Implementation Timelines

The Agency stated in its May 16, 2008 Constituent Update that it would implement SIP as soon as possible for establishments that do not have an existing waiver. As stated in the January 2008 Federal Register notice, FSIS strives to respond to requests for waivers within 60 days. The Agency gives priority to those establishments that are already meeting the most recent young chicken or turkey standard. FSIS will contact establishments that have already submitted requests to participate in SIP but have not met the conditions for a waiver.

Because FSIS is re-opening the comment period for SIP, FSIS is updating the timeline announced in the January 2008 Federal Register notice for establishments that are operating under waived regulations for HIMP, OLR, or any other slaughter process.

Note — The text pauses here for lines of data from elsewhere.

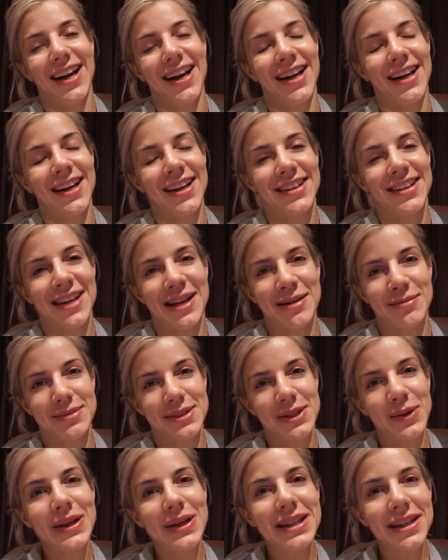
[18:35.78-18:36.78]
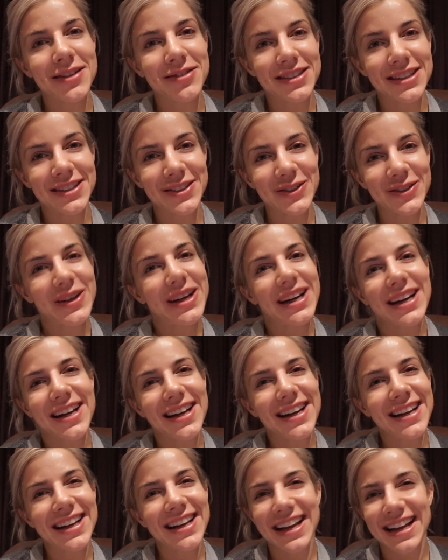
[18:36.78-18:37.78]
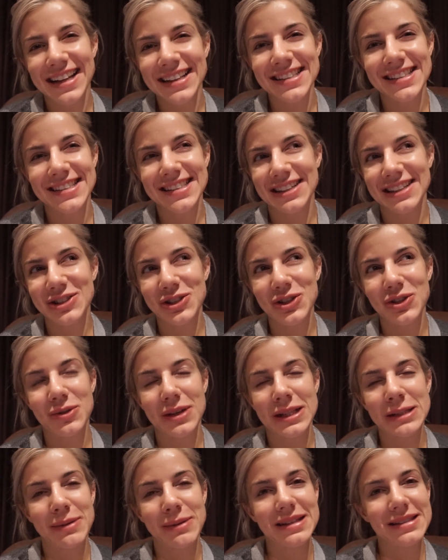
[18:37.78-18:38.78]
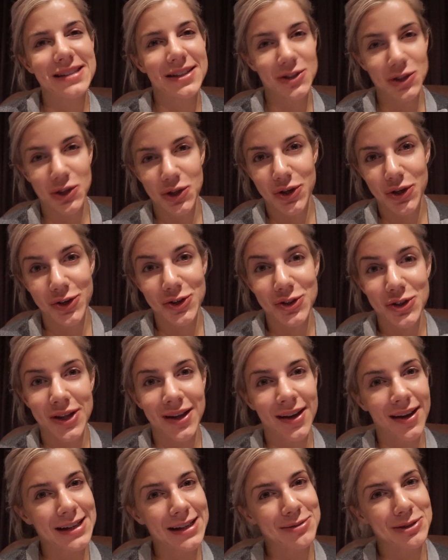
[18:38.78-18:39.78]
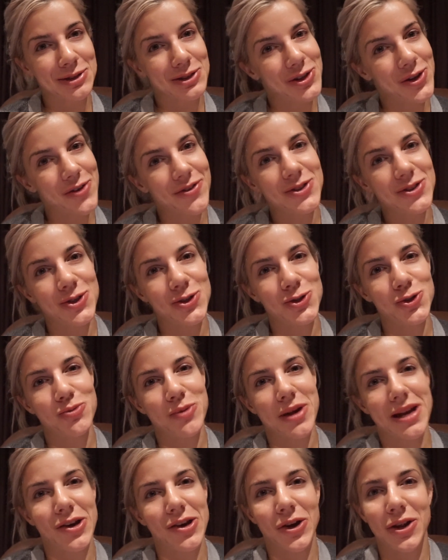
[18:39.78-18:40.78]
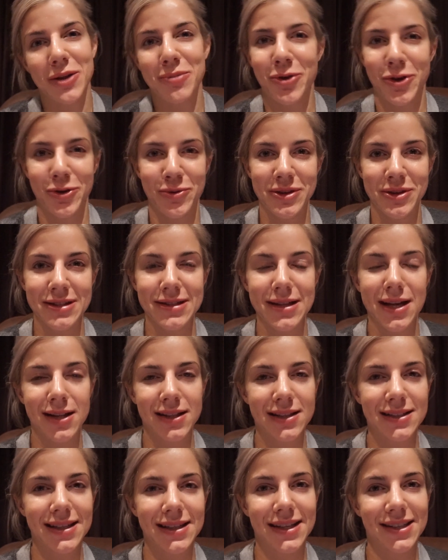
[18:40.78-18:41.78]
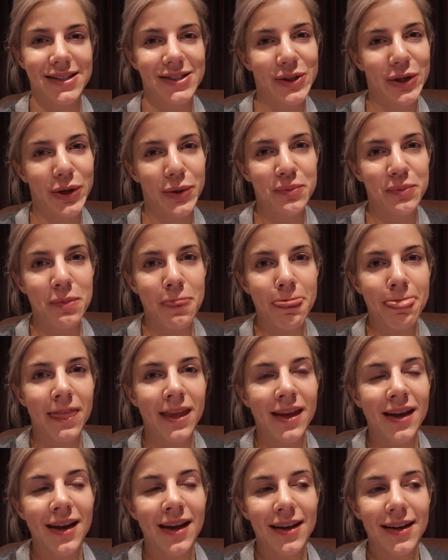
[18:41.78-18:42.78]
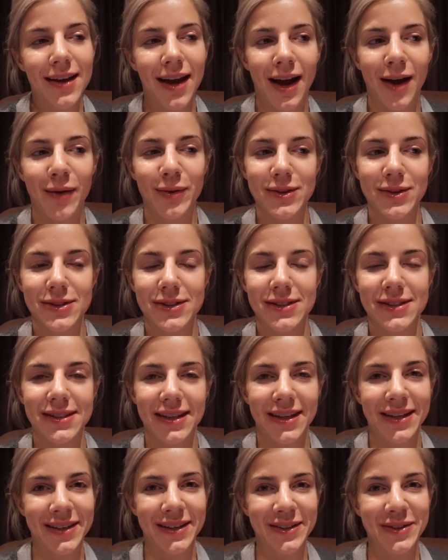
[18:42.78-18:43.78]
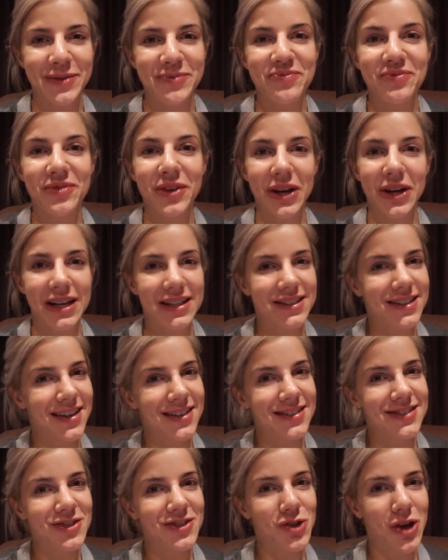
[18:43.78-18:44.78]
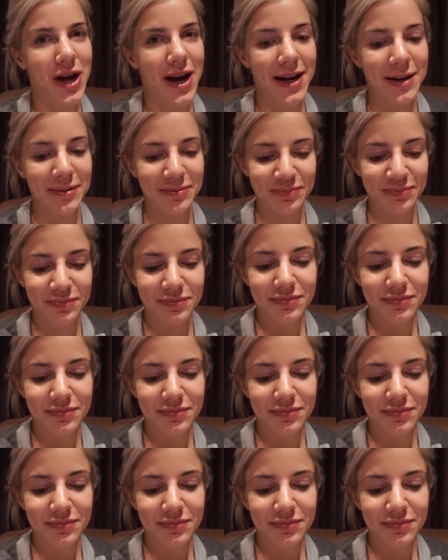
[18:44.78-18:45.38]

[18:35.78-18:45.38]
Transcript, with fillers: and I'm so in love with it already. It's such a, it's been such a huge thing, especially over social media at the moment, this L E D. So yeah, I was uh, very excited to try it.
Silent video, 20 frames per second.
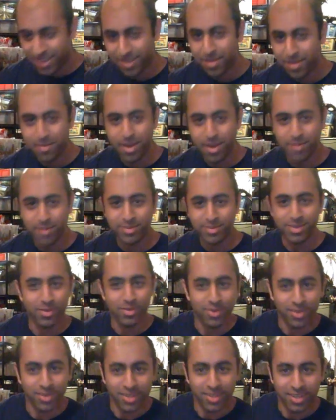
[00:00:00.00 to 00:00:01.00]
My mom's so
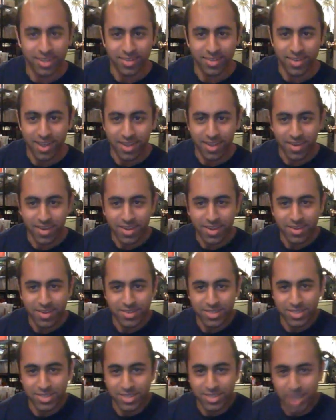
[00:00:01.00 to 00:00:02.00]
annoying. Like, why, why are you
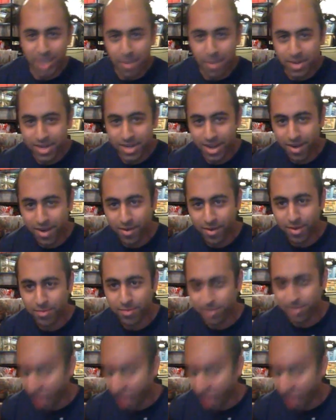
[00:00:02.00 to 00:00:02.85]
just coming here while I'm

Under the previous timeline, FSIS stated that an establishment that chooses to terminate its HIMP waiver or has an HIMP waiver terminated at six months after publication of the January 2008 Federal Register notice could apply for a waiver under SIP after a waiting period of nine months after termination of the old waiver (73 FR 4772). This new timeline will also apply to establishments operating under waivers that affect the slaughter process. Under this new timeline, all of these establishments will have 120 days from publication of this notice to decide whether they will continue to operate under the waiver by complying with the provisions of SIP or else operate without a waiver. Any establishment that chooses not to participate in SIP and thereby drop its waiver should give FSIS written notice of when and how it will return to operating without a waiver in order for the Agency to plan to restructure inspection responsibilities at that establishment. If the establishment does not provide such written notice, FSIS will notify the establishment of the steps necessary to return the establishment to operating without a waiver.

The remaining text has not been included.